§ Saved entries
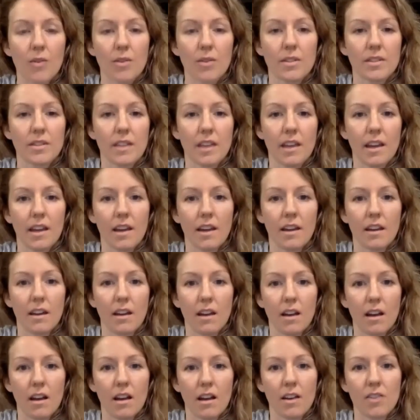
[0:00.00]
say
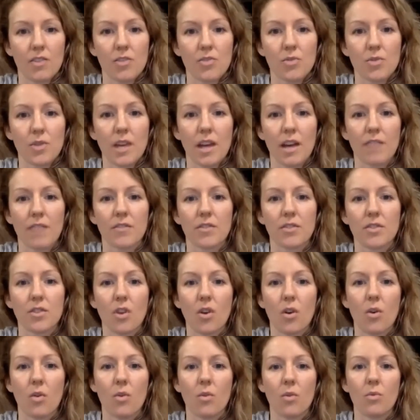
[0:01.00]
uh, you would have to
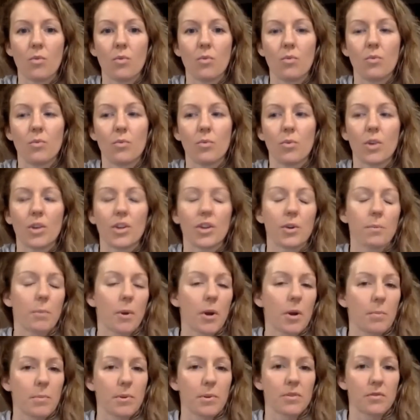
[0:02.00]
know what your
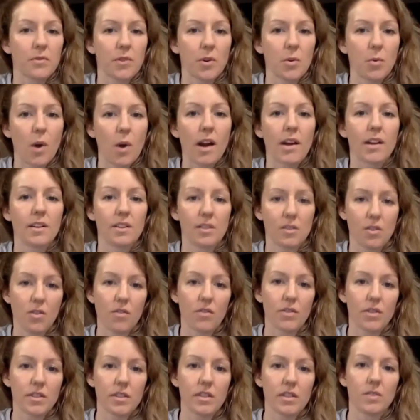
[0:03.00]
purpose for wanting to go
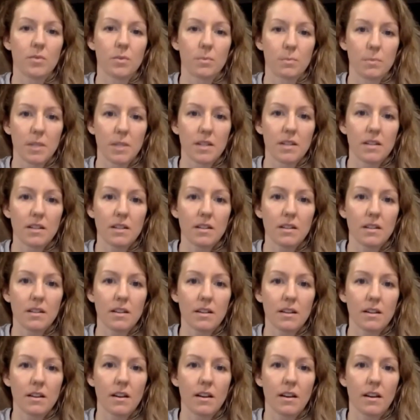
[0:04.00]
overseas would be.
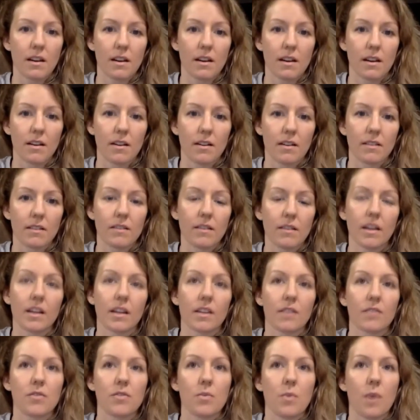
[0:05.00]
Uh, like
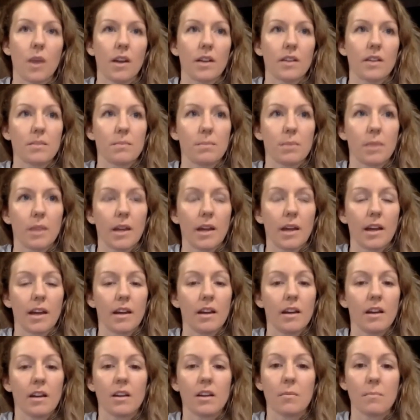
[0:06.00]
if you wanted to
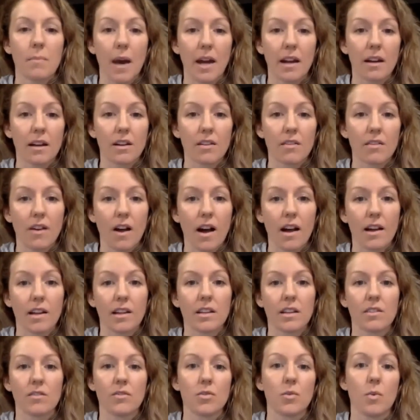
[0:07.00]
play competitive
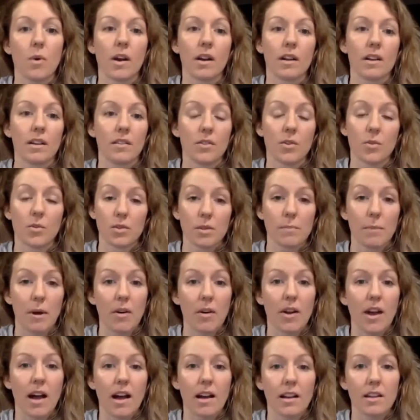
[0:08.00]
hockey, if you want, if it was
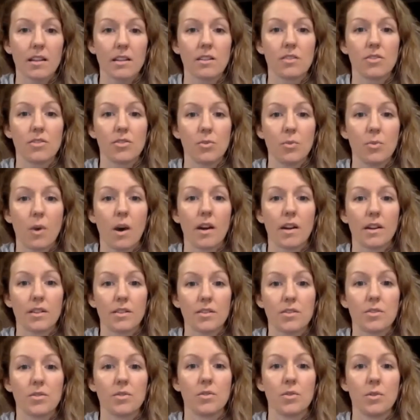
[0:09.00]
about hockey and you wanted
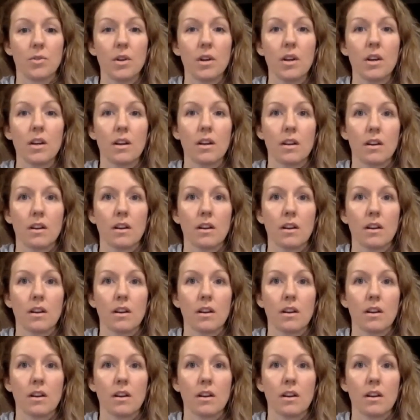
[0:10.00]
to mm-hmm.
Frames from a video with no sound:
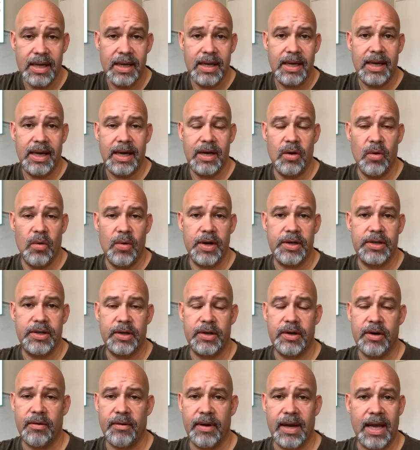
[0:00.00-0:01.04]
in order to
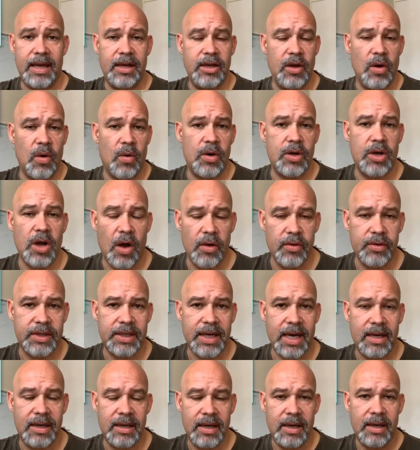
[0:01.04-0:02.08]
create your
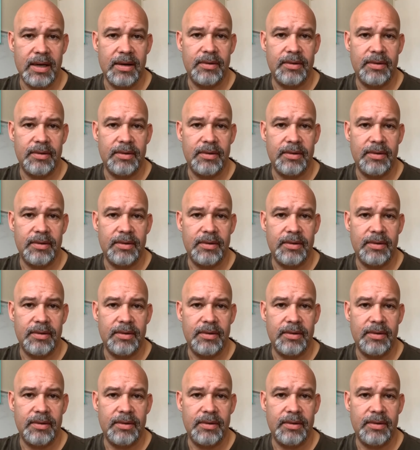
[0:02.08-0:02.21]
content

§ Problem description
Although the records above contain pictures, only their text is to be repeated, exactly as given.

§ Response
[0:00.00]
say
[0:01.00]
uh, you would have to
[0:02.00]
know what your
[0:03.00]
purpose for wanting to go
[0:04.00]
overseas would be.
[0:05.00]
Uh, like
[0:06.00]
if you wanted to
[0:07.00]
play competitive
[0:08.00]
hockey, if you want, if it was
[0:09.00]
about hockey and you wanted
[0:10.00]
to mm-hmm.
Frames from a video with no sound:
[0:00.00-0:01.04]
in order to
[0:01.04-0:02.08]
create your
[0:02.08-0:02.21]
content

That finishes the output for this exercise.